Entrepreneurs by nature are performance driven. We have no guarantees of long-term employment, retainers, or even work into next week. What drives us is the desire to do great work—and to keep good clients. To be independent and successful.
A significant event for me in 2011 awakened fresh clarity in my business. My father died in May, at the age of 90, and as our entire family surrounded his hospital bed, I was struck by the preciousness of time. It’s the ultimate non-renewable resource.
I spend a fair amount of time reading and working with clients in the energy industry—energy services, renewables, and LEED. One of my sons works in the lumber industry—renewables. Timber is harvested and new trees are planted. Unlike the email sign-offs that tell the recipient, “Save a tree, don’t print this,” trees are renewable. Time is not. America is spending billions on discovering the next best affordable and renewable energy resource. And we’ll find it. But we won’t find more time.
Holding my father’s hand, I recalled the time he spent with us four children, the time he spent with his grandchildren, the hikes, the beach trips, the hymns he sang, the letters he wrote to our boys while they were at church camp, Boy Scout camp, and wrestling camp. He never hurried us. As a business owner, he understood the value and price of time.

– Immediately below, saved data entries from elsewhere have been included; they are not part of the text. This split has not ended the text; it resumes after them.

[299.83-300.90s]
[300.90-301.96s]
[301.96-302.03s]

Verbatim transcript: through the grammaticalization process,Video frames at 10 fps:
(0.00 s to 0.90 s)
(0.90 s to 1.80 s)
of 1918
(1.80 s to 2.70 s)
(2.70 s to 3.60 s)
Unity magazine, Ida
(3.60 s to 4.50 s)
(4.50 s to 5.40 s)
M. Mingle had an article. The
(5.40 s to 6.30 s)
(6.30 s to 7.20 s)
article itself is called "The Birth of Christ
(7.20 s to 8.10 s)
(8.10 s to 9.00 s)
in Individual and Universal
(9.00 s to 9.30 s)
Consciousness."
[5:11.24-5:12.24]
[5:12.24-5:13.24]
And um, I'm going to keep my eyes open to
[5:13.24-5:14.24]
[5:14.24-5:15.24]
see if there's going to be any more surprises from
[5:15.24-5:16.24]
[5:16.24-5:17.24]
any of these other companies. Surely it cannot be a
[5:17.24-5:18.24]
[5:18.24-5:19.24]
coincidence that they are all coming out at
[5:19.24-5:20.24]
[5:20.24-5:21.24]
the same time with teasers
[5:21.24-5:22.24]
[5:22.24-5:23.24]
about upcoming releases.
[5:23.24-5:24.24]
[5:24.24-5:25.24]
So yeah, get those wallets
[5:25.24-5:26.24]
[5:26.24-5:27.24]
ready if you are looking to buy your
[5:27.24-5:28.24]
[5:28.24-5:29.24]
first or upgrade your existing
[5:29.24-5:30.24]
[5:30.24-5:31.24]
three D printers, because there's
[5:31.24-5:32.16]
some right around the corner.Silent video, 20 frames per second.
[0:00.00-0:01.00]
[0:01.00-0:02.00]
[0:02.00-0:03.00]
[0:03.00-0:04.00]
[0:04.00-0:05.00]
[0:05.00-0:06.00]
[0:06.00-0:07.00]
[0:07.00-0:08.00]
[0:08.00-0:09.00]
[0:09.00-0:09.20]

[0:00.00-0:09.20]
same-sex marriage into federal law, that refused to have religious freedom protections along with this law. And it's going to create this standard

Knowing where we spend our time is critical to business success (and marriage and family success). Looking forward, here are 5 tips to help us finish well in 2012. They may add value to your work too.
- Be clear on 2012’s endgame, and write it down. Where do you want to be this year with your business, clients, and employees? Who do you want published and sourced? What are your fresh angles for media attention? What type of blog post will attract a new client? What skills do you need to hone to take your business to the next level? Have you defined your next level?
- Establish personal relationships with business leaders and the media. For me, this means flying to seminars and conferences to meet face-to-face. And it’s a significant investment to attend the best seminars. At the Ragan Social Media Summit in Las Vegas last February, the information was aggregated on Twitter with the #RaganSM hashtag, but the relationships established, the interviews and videos I shot, the emails I exchanged, the sources I met, and the opportunities to work together are priceless. Twitter led me to Mark Ragan, but meeting him could never be captured in 140 characters.
- Make good social media connections for yourself and your clients. Quality time spent on Twitter can be incredibly resource-rich when you’re learning from industry experts, asking research questions, and following successful campaigns. Don’t be afraid to reach out and ask for a phone call or a Go-To Meeting. While working on a marketing campaign, I was following The Ford Story closely. From Twitter, I met Chris Baccus, who was digital strategist at time of creation of The Ford Story. (Chris has since left the agency world to head up AT&T’s social media.) We had a phone conversation, and he answered several questions on how I could leverage the same idea on a smaller scale. There was no case study or white paper on this concept. And to look for one would have been a waste of valuable time. Thanks to my Twitter connections, I was able to reach out directly to the campaign leader. That’s priceless.
- Take time to understand your profitability. How do you make money—writing, strategizing, creating content, tweeting, hosting events, managing social media, pitching media? Once you clarify this, commit to reducing the amount of phone calls, meetings, tweets, and lunch dates that steal time from your real talents and productivity. Ask your colleagues for help and accountability with this.
- Take time to write an opinion editorial and submit for print publication. That’s 800 words of your own influence. Newspapers are dead you say? The Wall Street Journal remains number 1 in average weekday circulation with 2.1 million readers as of November 2011. You can take yourself or your client to new marketing and public relations levels with a strong, focused op-ed. And then supersize it on social media using trackable links. One op-ed can even become the foundation for an entire marketing strategy and yield serious return on time and return on influence. Once the op-ed is printed, break it down into social media bites and add an illustration or video component to post on a blog.
In my last moments with my dad, I was reminded that there are no do-overs. I have challenged myself to contemplate my business purpose and how I spend the moments that make up my workdays. In every project, every tweet, every blog post, every opinion editorial, I want to finish well!